- _Task description_
Please restate each entry word for word and leave the pictures out.
··· Stored data ···
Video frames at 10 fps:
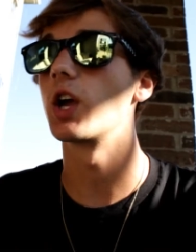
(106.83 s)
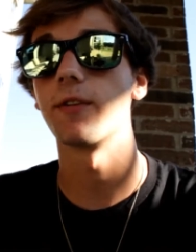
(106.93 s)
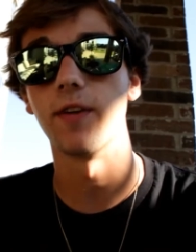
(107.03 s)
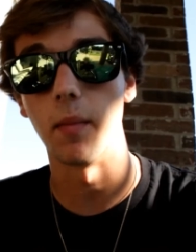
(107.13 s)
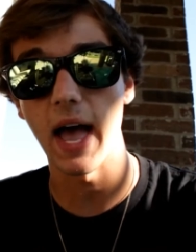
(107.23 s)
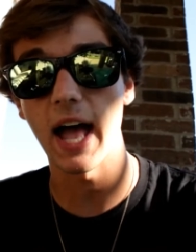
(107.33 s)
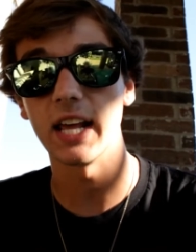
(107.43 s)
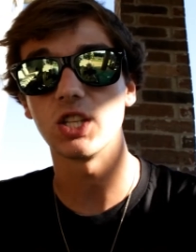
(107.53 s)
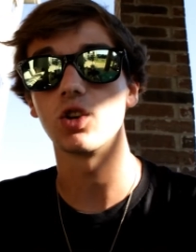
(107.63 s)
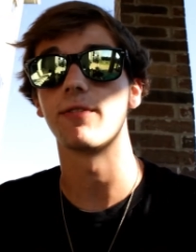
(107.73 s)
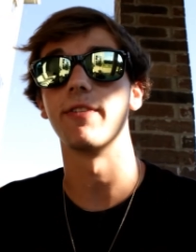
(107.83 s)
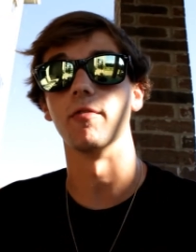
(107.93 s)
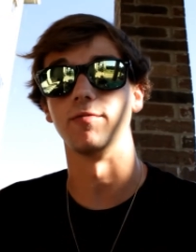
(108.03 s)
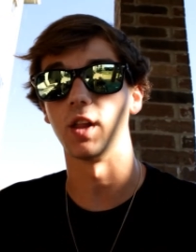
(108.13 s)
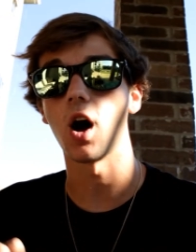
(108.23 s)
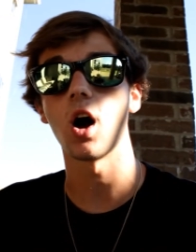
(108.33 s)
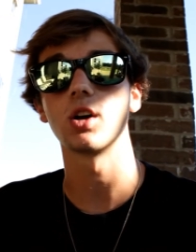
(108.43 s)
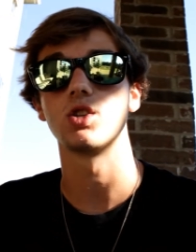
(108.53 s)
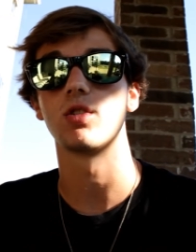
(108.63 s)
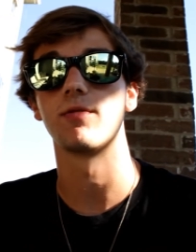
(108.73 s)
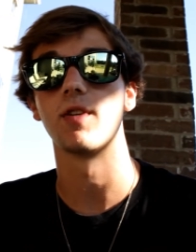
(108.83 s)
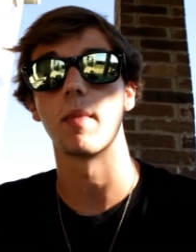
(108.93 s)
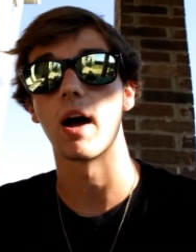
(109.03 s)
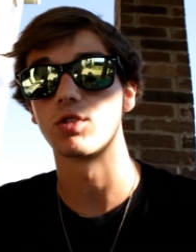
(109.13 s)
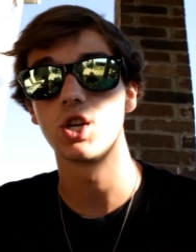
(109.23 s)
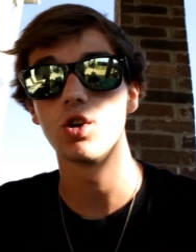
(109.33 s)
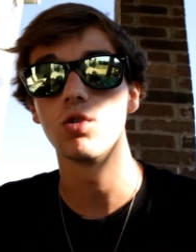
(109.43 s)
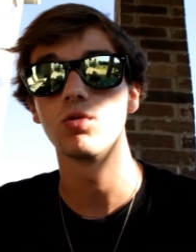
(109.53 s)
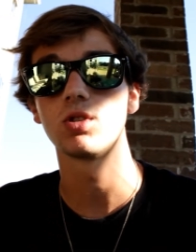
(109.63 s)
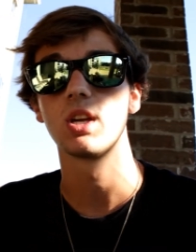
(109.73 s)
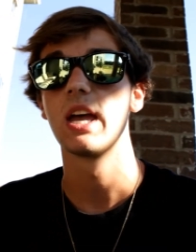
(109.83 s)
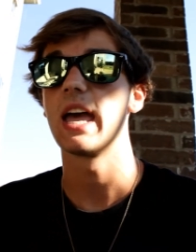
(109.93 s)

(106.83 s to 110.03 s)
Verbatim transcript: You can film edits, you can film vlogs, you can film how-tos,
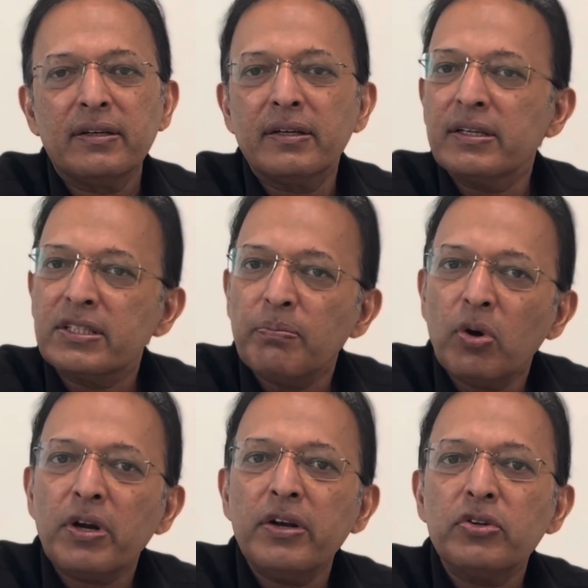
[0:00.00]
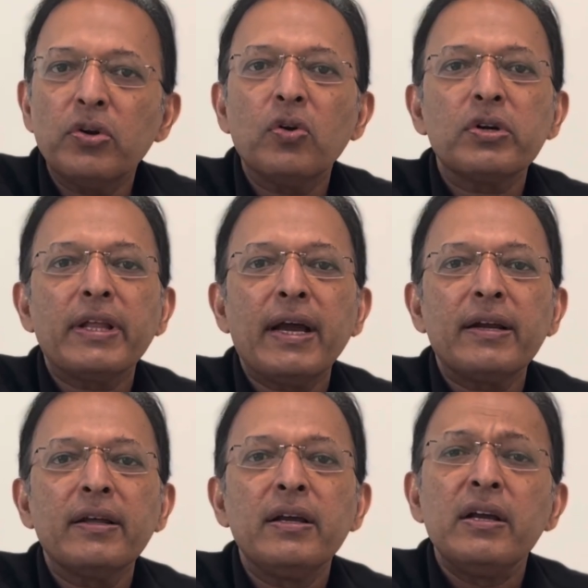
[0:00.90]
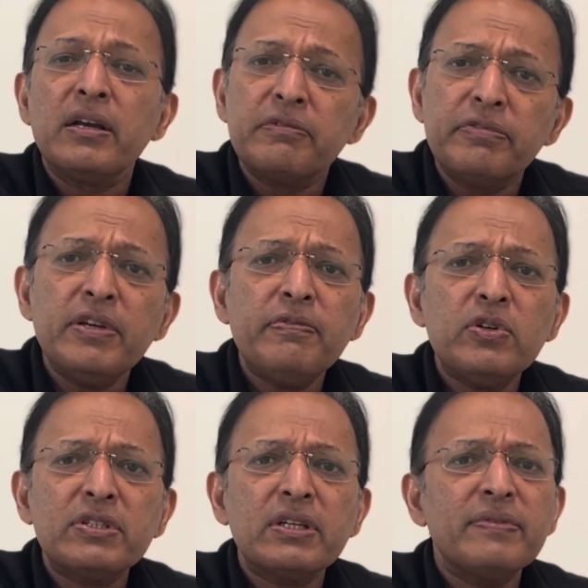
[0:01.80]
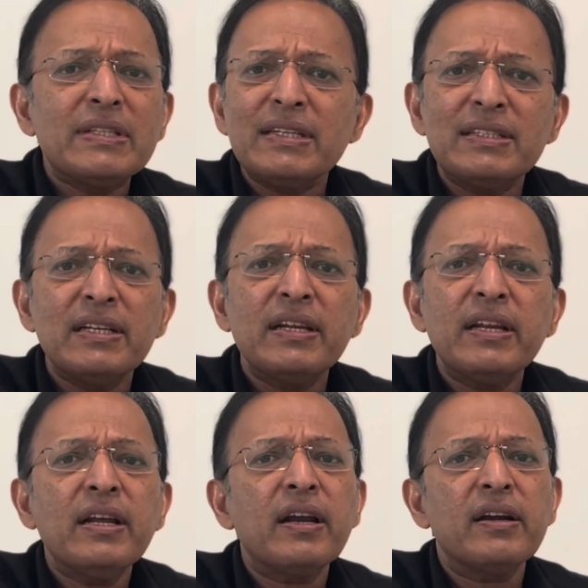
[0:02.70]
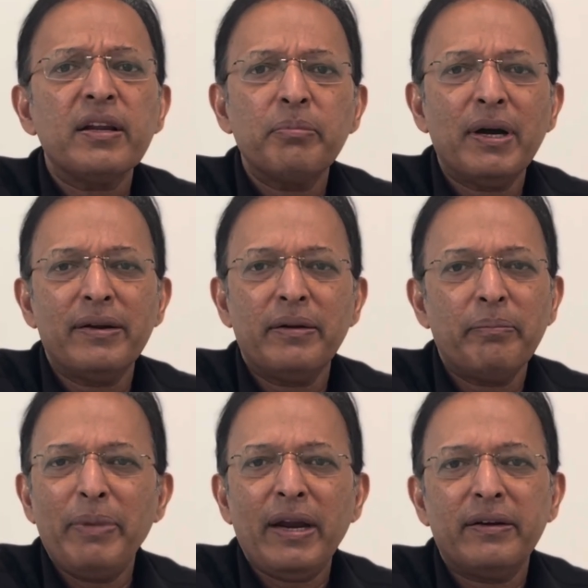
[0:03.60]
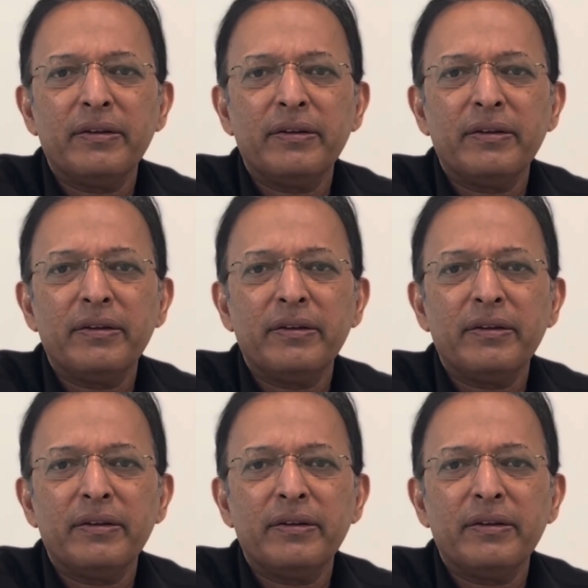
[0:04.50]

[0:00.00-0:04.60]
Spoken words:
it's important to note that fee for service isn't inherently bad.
···
- _Solution to the exercise_
Video frames at 10 fps:
(106.83 s)
(106.93 s)
(107.03 s)
(107.13 s)
(107.23 s)
(107.33 s)
(107.43 s)
(107.53 s)
(107.63 s)
(107.73 s)
(107.83 s)
(107.93 s)
(108.03 s)
(108.13 s)
(108.23 s)
(108.33 s)
(108.43 s)
(108.53 s)
(108.63 s)
(108.73 s)
(108.83 s)
(108.93 s)
(109.03 s)
(109.13 s)
(109.23 s)
(109.33 s)
(109.43 s)
(109.53 s)
(109.63 s)
(109.73 s)
(109.83 s)
(109.93 s)

(106.83 s to 110.03 s)
Verbatim transcript: You can film edits, you can film vlogs, you can film how-tos,
[0:00.00]
[0:00.90]
[0:01.80]
[0:02.70]
[0:03.60]
[0:04.50]

[0:00.00-0:04.60]
Spoken words:
it's important to note that fee for service isn't inherently bad.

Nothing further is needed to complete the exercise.